Continuam ativos os três tipos exemplares de “radicais”: os radicais de cervejaria, os radicais de enfermaria e os radicais de estrebaria.
Os frívolos, os burros e os loucos. Uns bebem e falam em revolução; outros zurram, e os terceiros alucinam. Eles padecem da doença herdada (resistente a antibióticos) de um voluntarismo com ecos stalinistas, cruzada com o germe do sindicalismo oportunista. Para eles, “administrar” é visto como ato menor, até meio reacionário, pois administrar é manter, preservar — coisa de capitalistas.
Lula é um dogma. Diante dele, abole-se o sentido crítico. É como desconfiar da virgindade de Nossa Senhora. Fácil era esculhambar FH.
Volto a dizer: não quero que “demonizem” o Lula; pelo contrário, quero até que o ajudem nesta armadilha em que o país (e ele) caiu por sua atitude.
Lula viaja nesta maionese ambivalente (que até o “The Economist” denuncia) de leninismo sindicalista com apresentador de TV, um mix de Waldick Soriano com Getúlio.
Com essas alianças, Lula revigorou o pior problema do país: o patrimonialismo endêmico que tinha diminuído depois de FH. Temos agora uma espécie de “patrimonialismo de Estado”: boquinhas para pelegos (200 mil) e pernas abertas para o PMDB.
Estamos diante de um momento histórico gravíssimo, com os dois tumores gêmeos de nossa doença: a direita do atraso e a esquerda do atraso.
Como escreveu Bobbio, se há uma coisa que une esquerda e direita, é o ódio à democracia.

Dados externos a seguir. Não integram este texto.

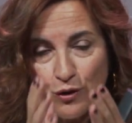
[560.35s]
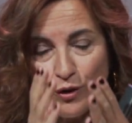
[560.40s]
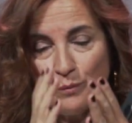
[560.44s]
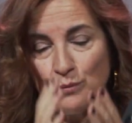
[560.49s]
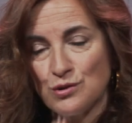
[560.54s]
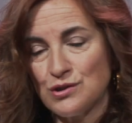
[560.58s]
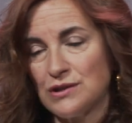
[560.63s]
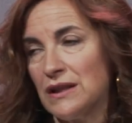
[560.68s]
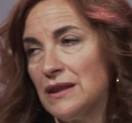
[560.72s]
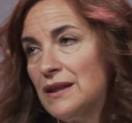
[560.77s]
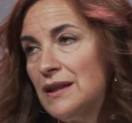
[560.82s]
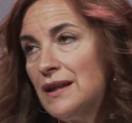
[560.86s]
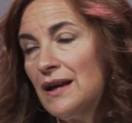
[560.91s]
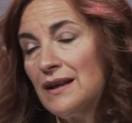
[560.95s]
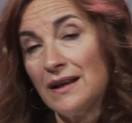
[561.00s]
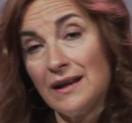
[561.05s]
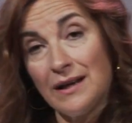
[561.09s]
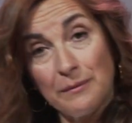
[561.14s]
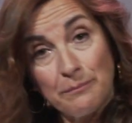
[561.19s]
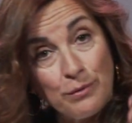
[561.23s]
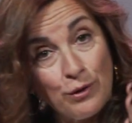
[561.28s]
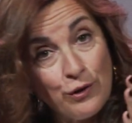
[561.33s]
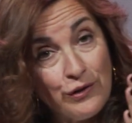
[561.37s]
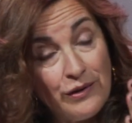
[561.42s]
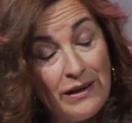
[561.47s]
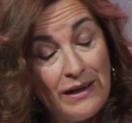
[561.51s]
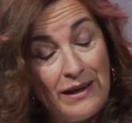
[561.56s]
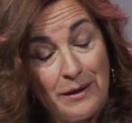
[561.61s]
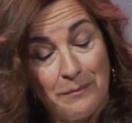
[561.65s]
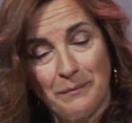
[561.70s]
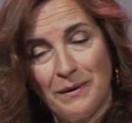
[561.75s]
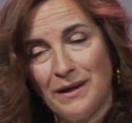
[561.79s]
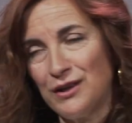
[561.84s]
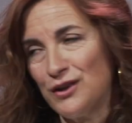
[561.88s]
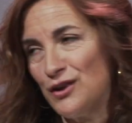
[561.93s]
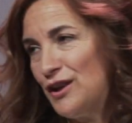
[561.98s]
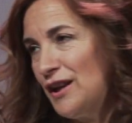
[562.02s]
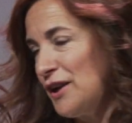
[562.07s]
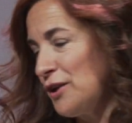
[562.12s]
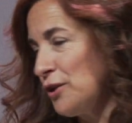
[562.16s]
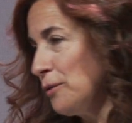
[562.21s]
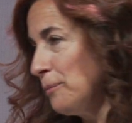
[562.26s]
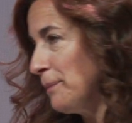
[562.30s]
como os decía, el ejemplo del armario y
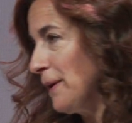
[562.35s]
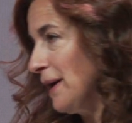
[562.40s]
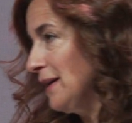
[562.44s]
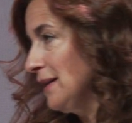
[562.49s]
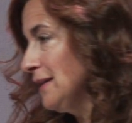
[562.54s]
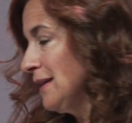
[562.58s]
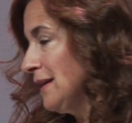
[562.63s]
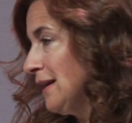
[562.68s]
la ropa,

Esta crise é tão sintomática, tão exemplar para a mudança do país, que não podia ser desperdiçada pelos pensadores livres. É uma tomografia que mostra as glândulas, as secreções do corpo brasileiro — um diagnóstico completo. Este espasmo de verdade, esta brutal explosão de nossas vísceras, talvez seja perdido, porque as manobras do atraso de direita e do atraso de esquerda trabalham unidas para que a mentira vença.

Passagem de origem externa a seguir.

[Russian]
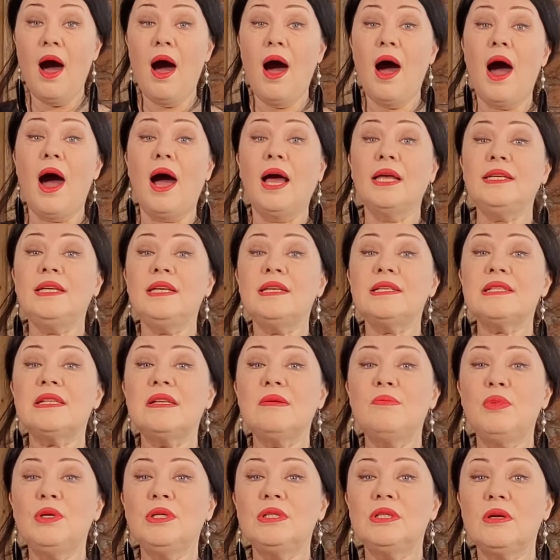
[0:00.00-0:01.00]
А
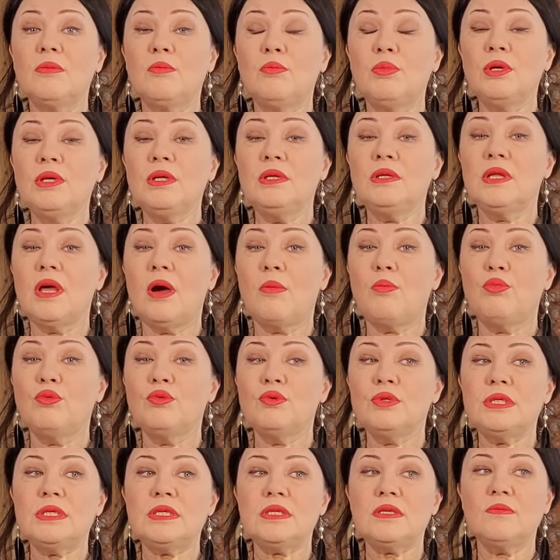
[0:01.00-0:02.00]
если бы это был,
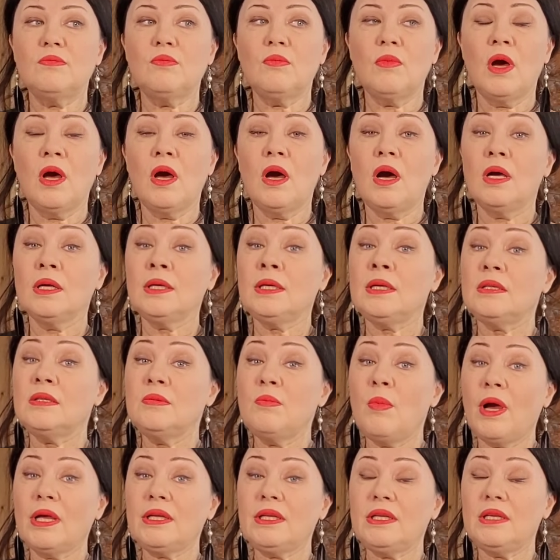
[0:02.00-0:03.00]
допустим,
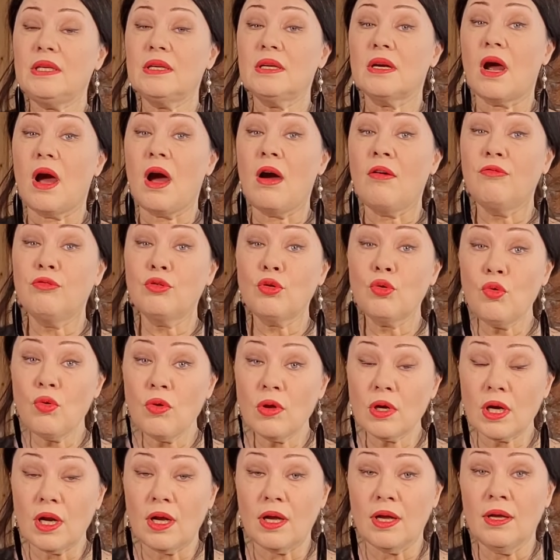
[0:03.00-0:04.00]
кидмахер
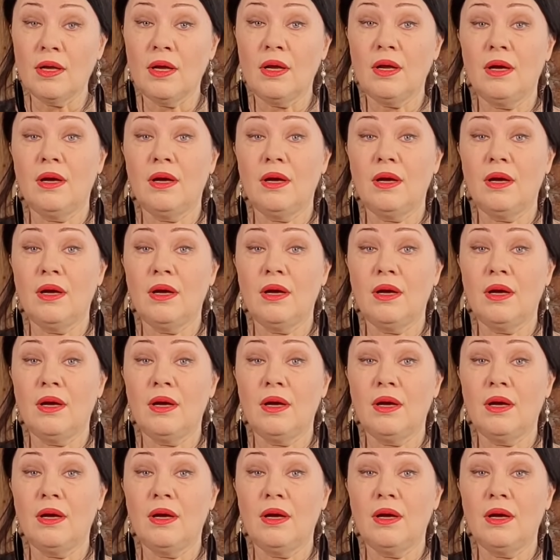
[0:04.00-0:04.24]
«Аврора»,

E intelectuais sérios, artistas famosos e celebridades não abrem a boca. Onde estão os velhos manifestos de que eles gostavam tanto? Quando haverá manifestações da sociedade para confrontar a ópera-bufa que rola à nossa frente? As denúncias foram todas provadas, a imprensa denuncia e é ameaçada, enquanto os canalhas se sentem protegidos pelo labirinto do Judiciário. E não se trata mais de mensalões e mensalinhos, netinhos ou netinhas nomeadas, trata-se da implosão de nossas instituições republicanas, feita pelos próprios donos do poder.
O Brasil está entregue à mentira oficializada, manipulada por governo e Legislativo, num jogo de barata-voa com as denúncias, provas cabais, evidências solares, tudo diante dos olhos impotentes da opinião pública. E homens notáveis do país estão calados. Quando se manifestam isoladamente, são apenas suspiros esparsos, folhas de outono, lamentos doloridos...
Mudar é trair para os tais “radicais” dos três tipos. Ninguém tem coragem de admitir a invencibilidade do capitalismo global, com benesses e horrores (como a vida). Ninguém abre mão da fé em utopias ridículas — o presente é chato, dá trabalho, preferem um futuro imaginário.
Não admitem que um “choque de capitalismo” seria a única bomba a arrebentar a casamata paralítica do Estado inchado, gastador e ineficiente, e que isso seria muito mais progressista que velhas ideias finalistas, esse “platonismo” de galinheiro sobre o “todo, o futuro, o ser, a História”.
Eles não abrem mão dessa “elegância” filosófica ridícula. Só pensam no que deveria ser e não enfrentam o que inexoravelmente é. Preferem a paz de suas apostilas encardidas. Há uma grande indigência teórica sobre o Brasil contemporâneo.
Ignoram a estrutura colonial e preferem continuar com teses mortas.
O mito do messianismo é muito forte, com sua origem religiosa. Não entendem que o homem de “esquerda” de hoje tem que perder fé e esperança, e que o verdadeiro progressista tem de partir do não sabido e inventar caminhos.
Só uma força plebiscitária poderá mover esta grande pizza envenenada.
Por isso, pergunto, como os antigos: Quando haverá uma manifestação séria da opinião pública? Uma ação continuada de notáveis da República para impedir este jogo de carniça entre os três poderes, essa vergonha que humilha o Brasil? Vamos continuar de braços cruzados?